WORK INSTRUCTIONS
For each entry, restate it word for word while omitting any image it holds.

** Opening RECORD EXCERPTS block **

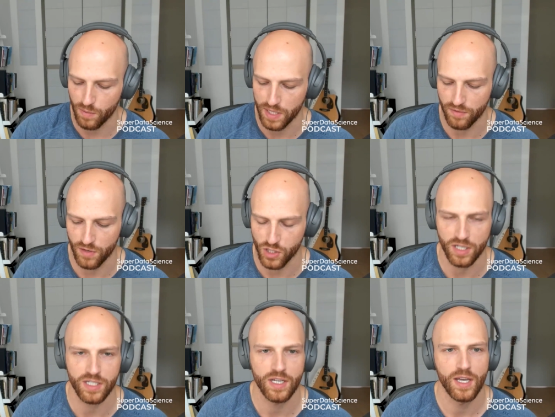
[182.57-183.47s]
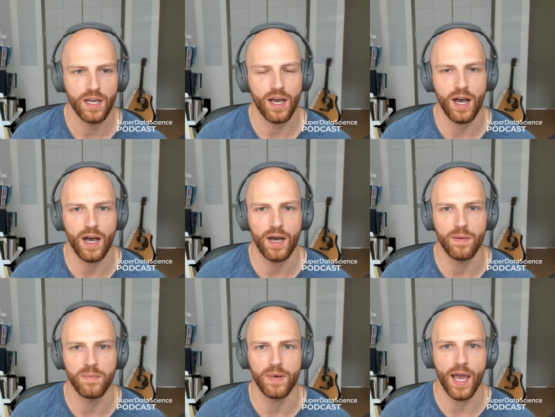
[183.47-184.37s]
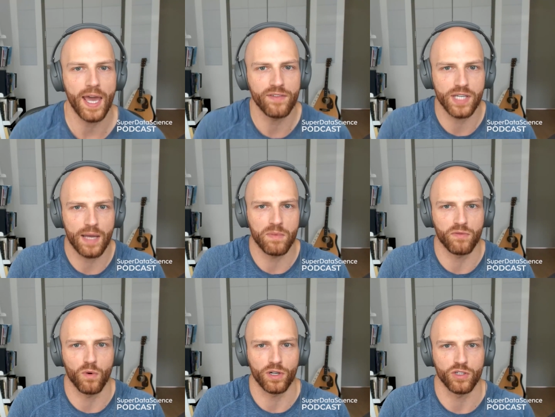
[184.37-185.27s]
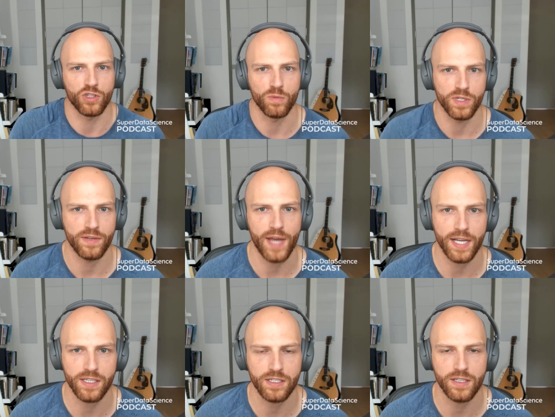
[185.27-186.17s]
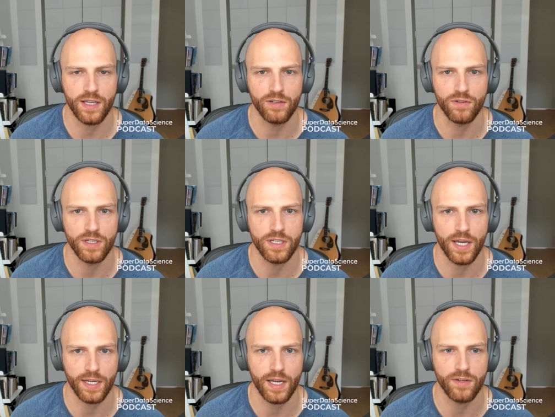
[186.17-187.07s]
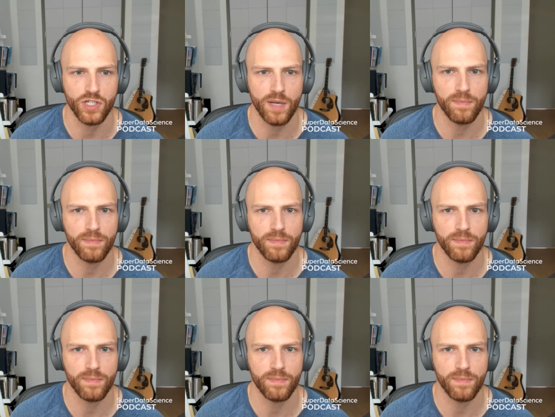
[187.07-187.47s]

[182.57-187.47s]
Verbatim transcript: be efficient um, ahead of time before consumers have access to that to that kind of chip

** Closing RECORD EXCERPTS block **

SOLUTION
[182.57-183.47s]
[183.47-184.37s]
[184.37-185.27s]
[185.27-186.17s]
[186.17-187.07s]
[187.07-187.47s]

[182.57-187.47s]
Verbatim transcript: be efficient um, ahead of time before consumers have access to that to that kind of chip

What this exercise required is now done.